It doesn't really matter which approach you choose. Both using a monorepo and separate repos are reasonably common approaches.
Keeping all variants in a single repository is definitely simpler to manage, and updating the data is straightforward. It is also straightforward to make cross-cutting changes, such as changing the data format and all dependent software in one go.
But there are some downsides with tooling, e.g. if language-specific tools expect some configuration to exist in the top-level directory of the repository. If you have an automated test suite or a CI server, you may be re-running tests for all languages even only code for one language changed. This might also complicate contributions for a single language's version. It may be unclear how version numbers for the packages relate to versions in your source control system. As a problem specific to GitHub, the releases page will also be a mess.
Having separate repositories for each language is definitely more complex, but also more flexible. Each package can be developed independently, and it's easy to version the packages separately.
Downsides are greater effort for updating the data. You can keep the data in a separate repository and integrate it as a git-submodule. However, a git-submodule references a specific commit – you'd have to update all dependent repositories to point to the updated version. This turns a single data update into an O(n) effort, though using a bot to automatically generate the necessary pull requests can reduce the human effort here. Alternatives like git-subtree that copy the data into each repository aren't any easier either.

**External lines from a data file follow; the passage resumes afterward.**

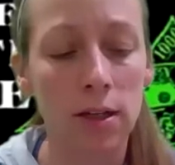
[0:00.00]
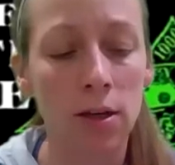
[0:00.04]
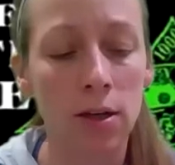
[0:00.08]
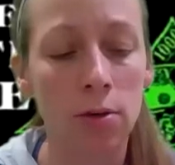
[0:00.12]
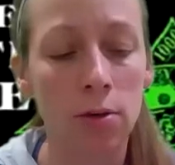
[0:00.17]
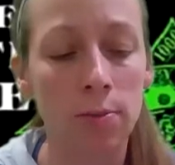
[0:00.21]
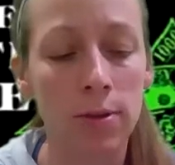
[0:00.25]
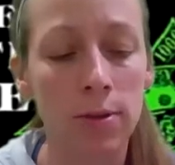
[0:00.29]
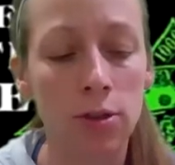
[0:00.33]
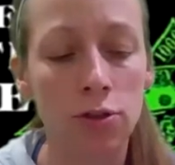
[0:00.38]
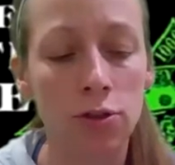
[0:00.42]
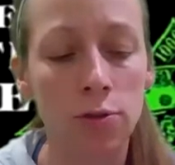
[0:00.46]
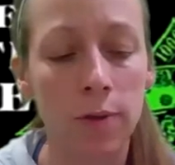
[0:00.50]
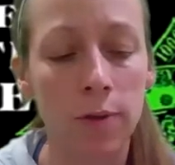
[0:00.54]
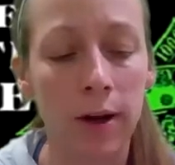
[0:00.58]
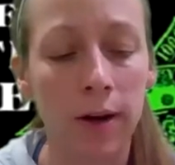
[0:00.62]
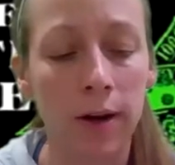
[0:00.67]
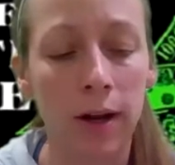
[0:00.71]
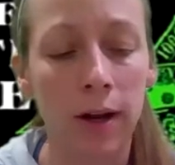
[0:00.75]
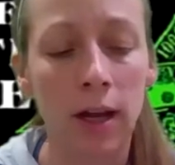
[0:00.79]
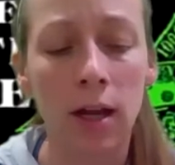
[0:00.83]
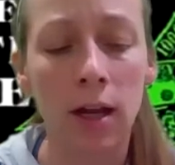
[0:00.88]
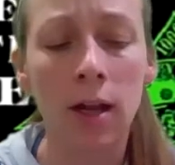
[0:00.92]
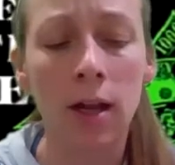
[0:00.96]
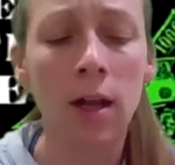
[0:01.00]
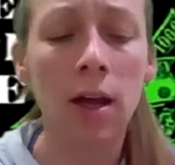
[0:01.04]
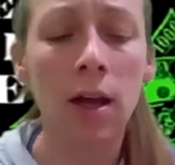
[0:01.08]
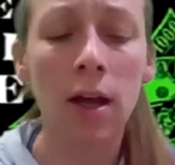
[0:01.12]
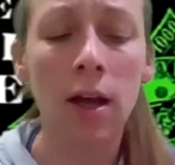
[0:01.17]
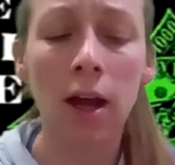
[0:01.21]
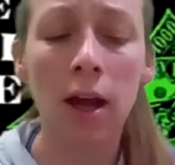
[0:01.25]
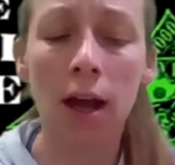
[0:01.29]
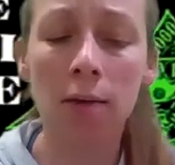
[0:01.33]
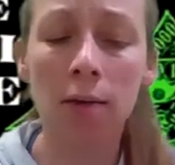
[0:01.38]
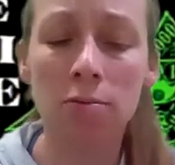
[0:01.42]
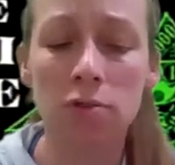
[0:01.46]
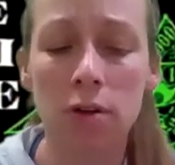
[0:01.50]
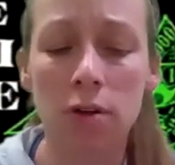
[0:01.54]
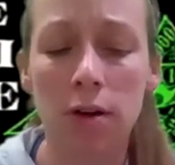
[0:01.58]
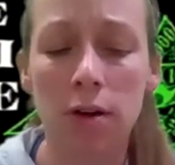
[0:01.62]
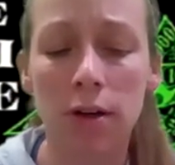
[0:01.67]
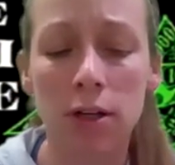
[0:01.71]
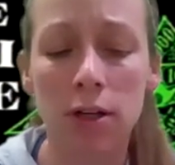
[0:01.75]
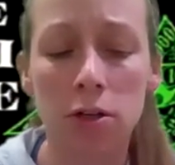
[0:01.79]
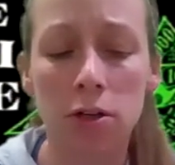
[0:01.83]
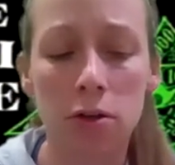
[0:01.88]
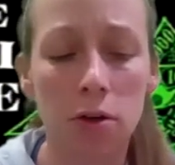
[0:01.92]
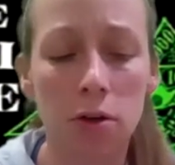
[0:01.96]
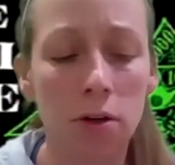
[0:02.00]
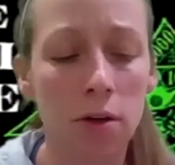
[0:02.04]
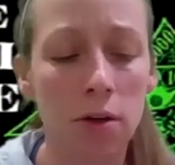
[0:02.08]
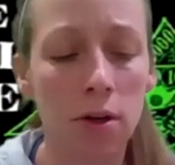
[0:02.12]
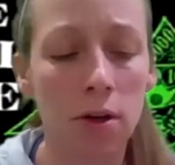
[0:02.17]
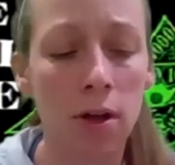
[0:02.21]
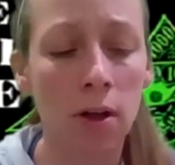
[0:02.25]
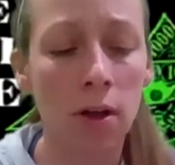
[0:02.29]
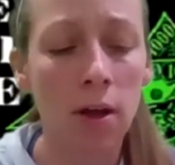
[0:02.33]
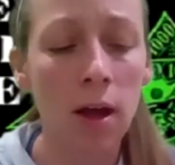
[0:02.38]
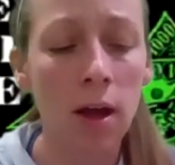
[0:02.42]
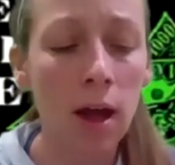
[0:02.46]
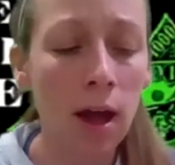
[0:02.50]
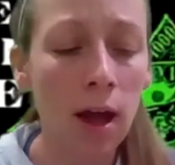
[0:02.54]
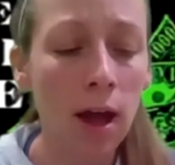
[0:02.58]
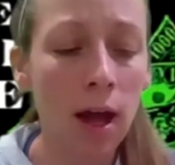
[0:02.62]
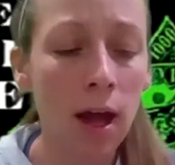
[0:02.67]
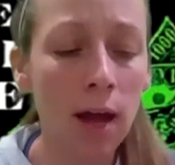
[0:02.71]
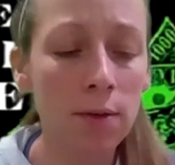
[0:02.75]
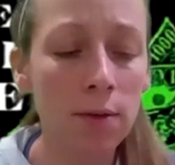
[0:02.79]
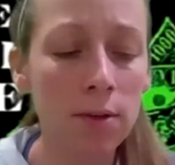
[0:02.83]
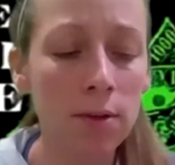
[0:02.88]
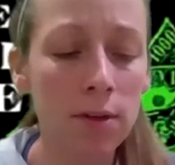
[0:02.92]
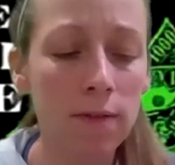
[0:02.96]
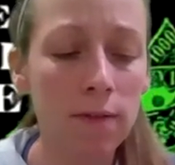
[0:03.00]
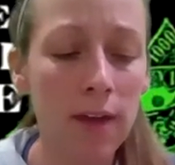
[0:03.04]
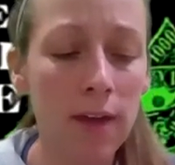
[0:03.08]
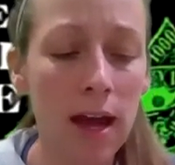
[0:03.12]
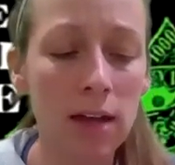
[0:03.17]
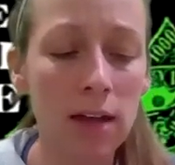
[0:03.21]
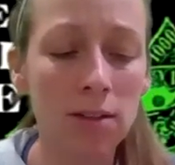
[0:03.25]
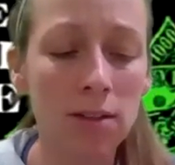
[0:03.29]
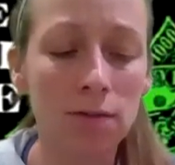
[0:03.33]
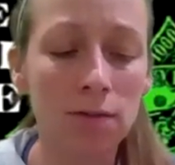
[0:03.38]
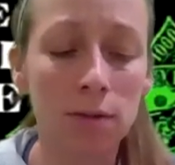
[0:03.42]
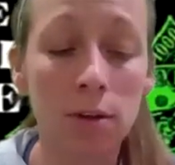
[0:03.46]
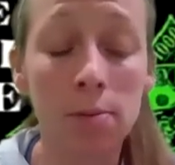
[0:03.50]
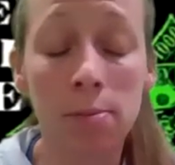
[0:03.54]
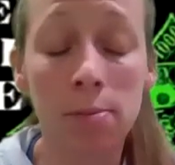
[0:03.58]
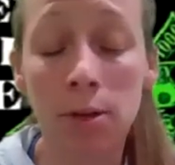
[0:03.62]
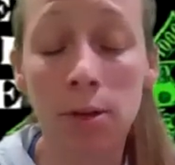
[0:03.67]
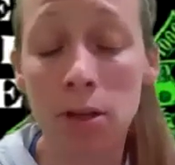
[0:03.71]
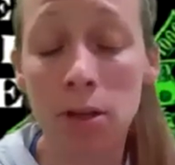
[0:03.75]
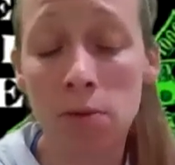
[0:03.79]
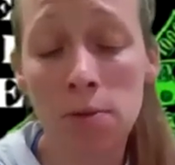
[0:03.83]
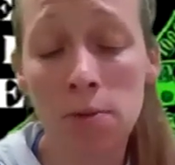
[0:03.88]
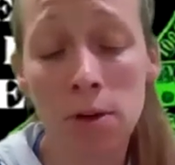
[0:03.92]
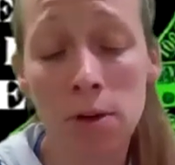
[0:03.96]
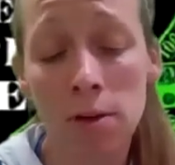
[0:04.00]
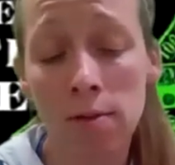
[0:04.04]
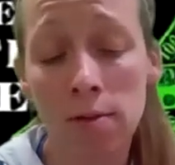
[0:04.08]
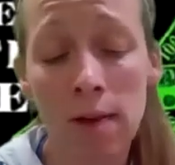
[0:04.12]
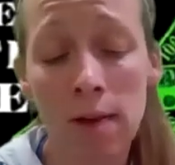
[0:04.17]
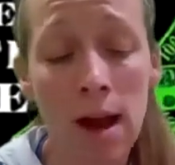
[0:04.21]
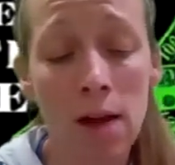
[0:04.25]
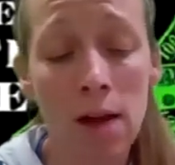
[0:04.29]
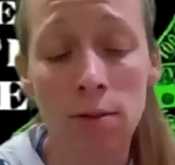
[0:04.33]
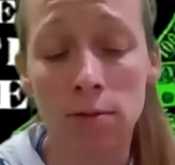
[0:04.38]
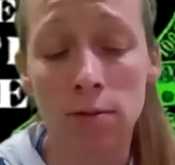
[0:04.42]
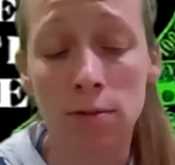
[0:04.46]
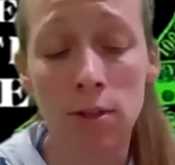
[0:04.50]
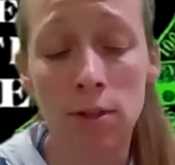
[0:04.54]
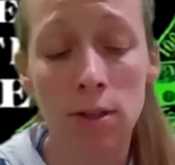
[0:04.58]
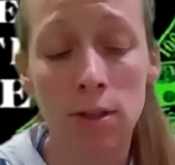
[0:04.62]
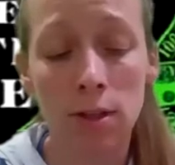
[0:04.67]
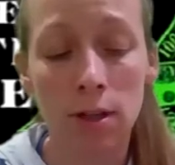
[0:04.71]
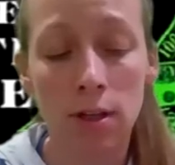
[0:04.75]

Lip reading: obituary. I'm sorry, Turtle. I would have asked for it, but you weren't around.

Another downside is the difficulty of making cross-cutting concerns across all versions. It is possible that less popular packages lag behind and do not get new features.

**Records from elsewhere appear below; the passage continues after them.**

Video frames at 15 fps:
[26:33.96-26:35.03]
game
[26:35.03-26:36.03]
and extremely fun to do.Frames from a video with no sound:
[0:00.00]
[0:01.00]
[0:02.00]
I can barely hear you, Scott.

While both approaches are good, they have distinct and largely opposite benefits/downsides. You can therefore decide by thinking about typical usage patterns:
- If data updates are frequent but code changes are rare, consider a single repository.
- If data updates are rare but code changes are frequent and independent, consider a separate repository per package.
This is not an either/or-solution. It is also possible to start with a single repository, and to spin out individual packages as they mature into an independent project.